→ EXERCISE OBJECTIVE
Below are records to write out exactly; drop the pictures when you do.

*** Begin section ***

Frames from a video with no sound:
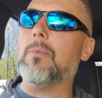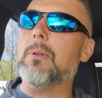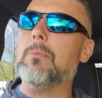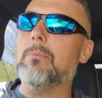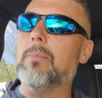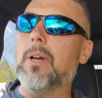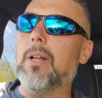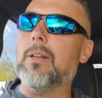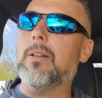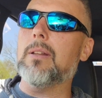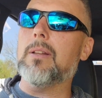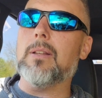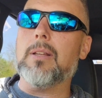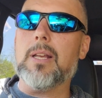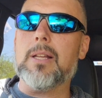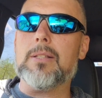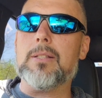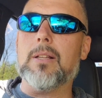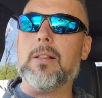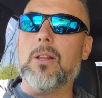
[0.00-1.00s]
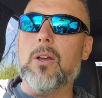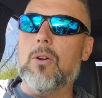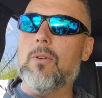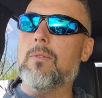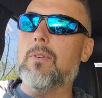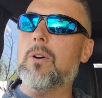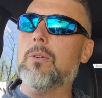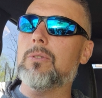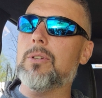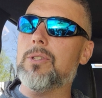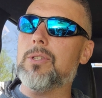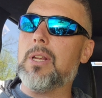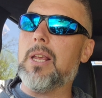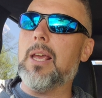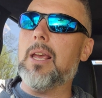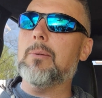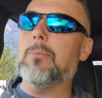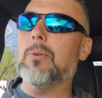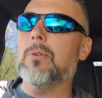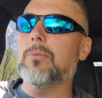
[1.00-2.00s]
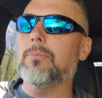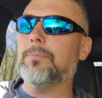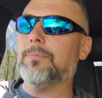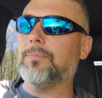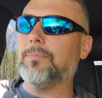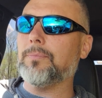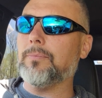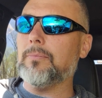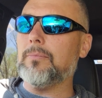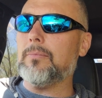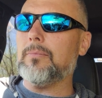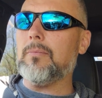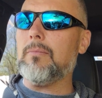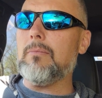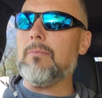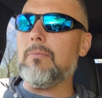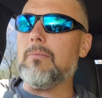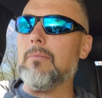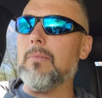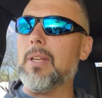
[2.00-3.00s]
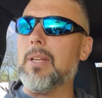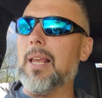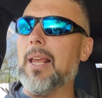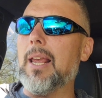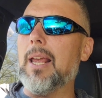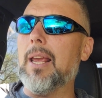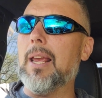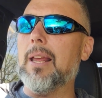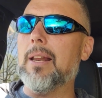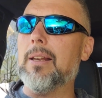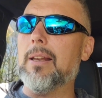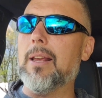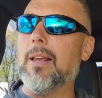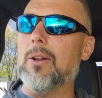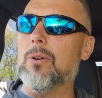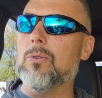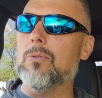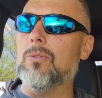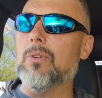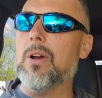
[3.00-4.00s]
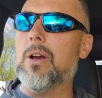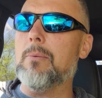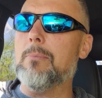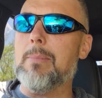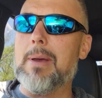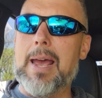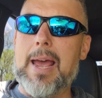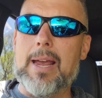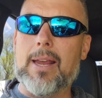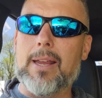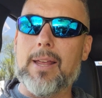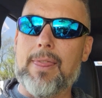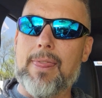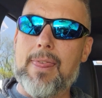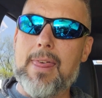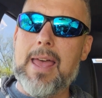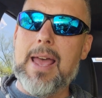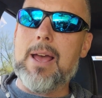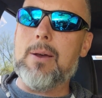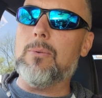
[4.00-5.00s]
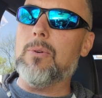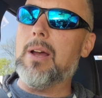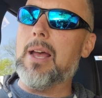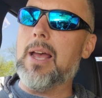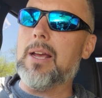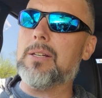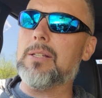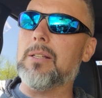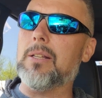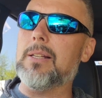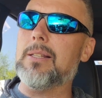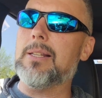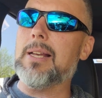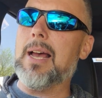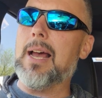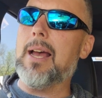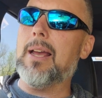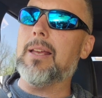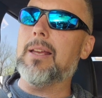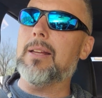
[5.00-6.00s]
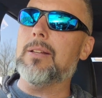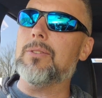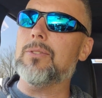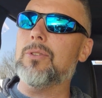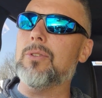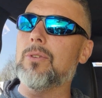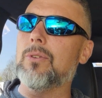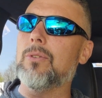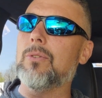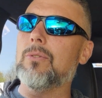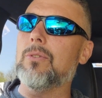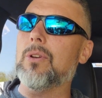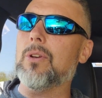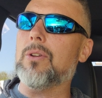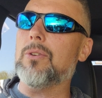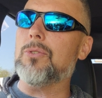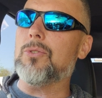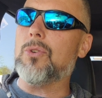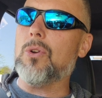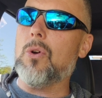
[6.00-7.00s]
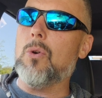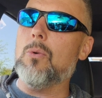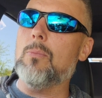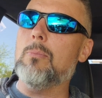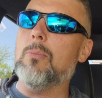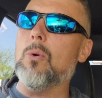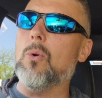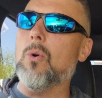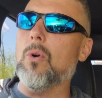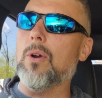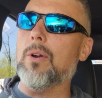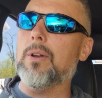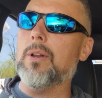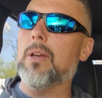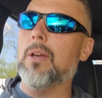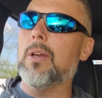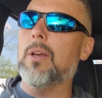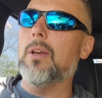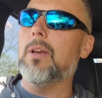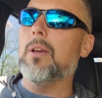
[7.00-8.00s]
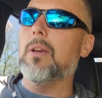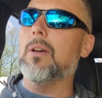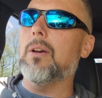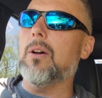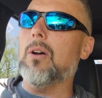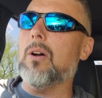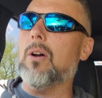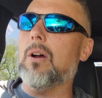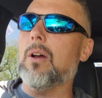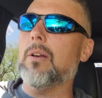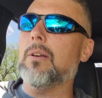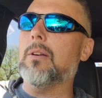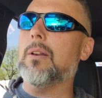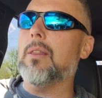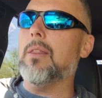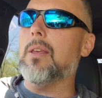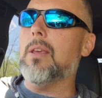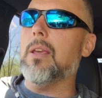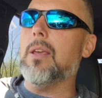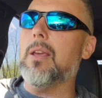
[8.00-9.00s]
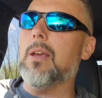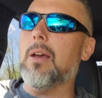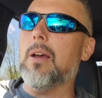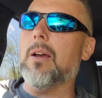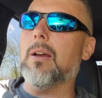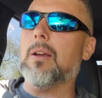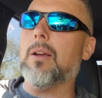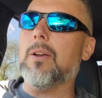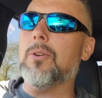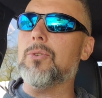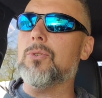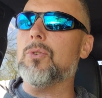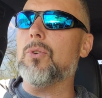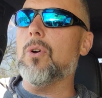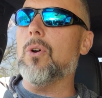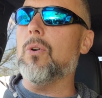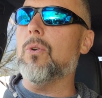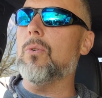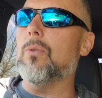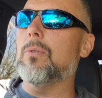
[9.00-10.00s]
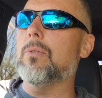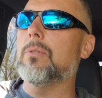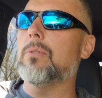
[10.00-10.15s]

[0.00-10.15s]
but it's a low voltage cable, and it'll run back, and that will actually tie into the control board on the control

*** End section ***

→ ANSWER BOX
Frames from a video with no sound:
[0.00-1.00s]
[1.00-2.00s]
[2.00-3.00s]
[3.00-4.00s]
[4.00-5.00s]
[5.00-6.00s]
[6.00-7.00s]
[7.00-8.00s]
[8.00-9.00s]
[9.00-10.00s]
[10.00-10.15s]

[0.00-10.15s]
but it's a low voltage cable, and it'll run back, and that will actually tie into the control board on the control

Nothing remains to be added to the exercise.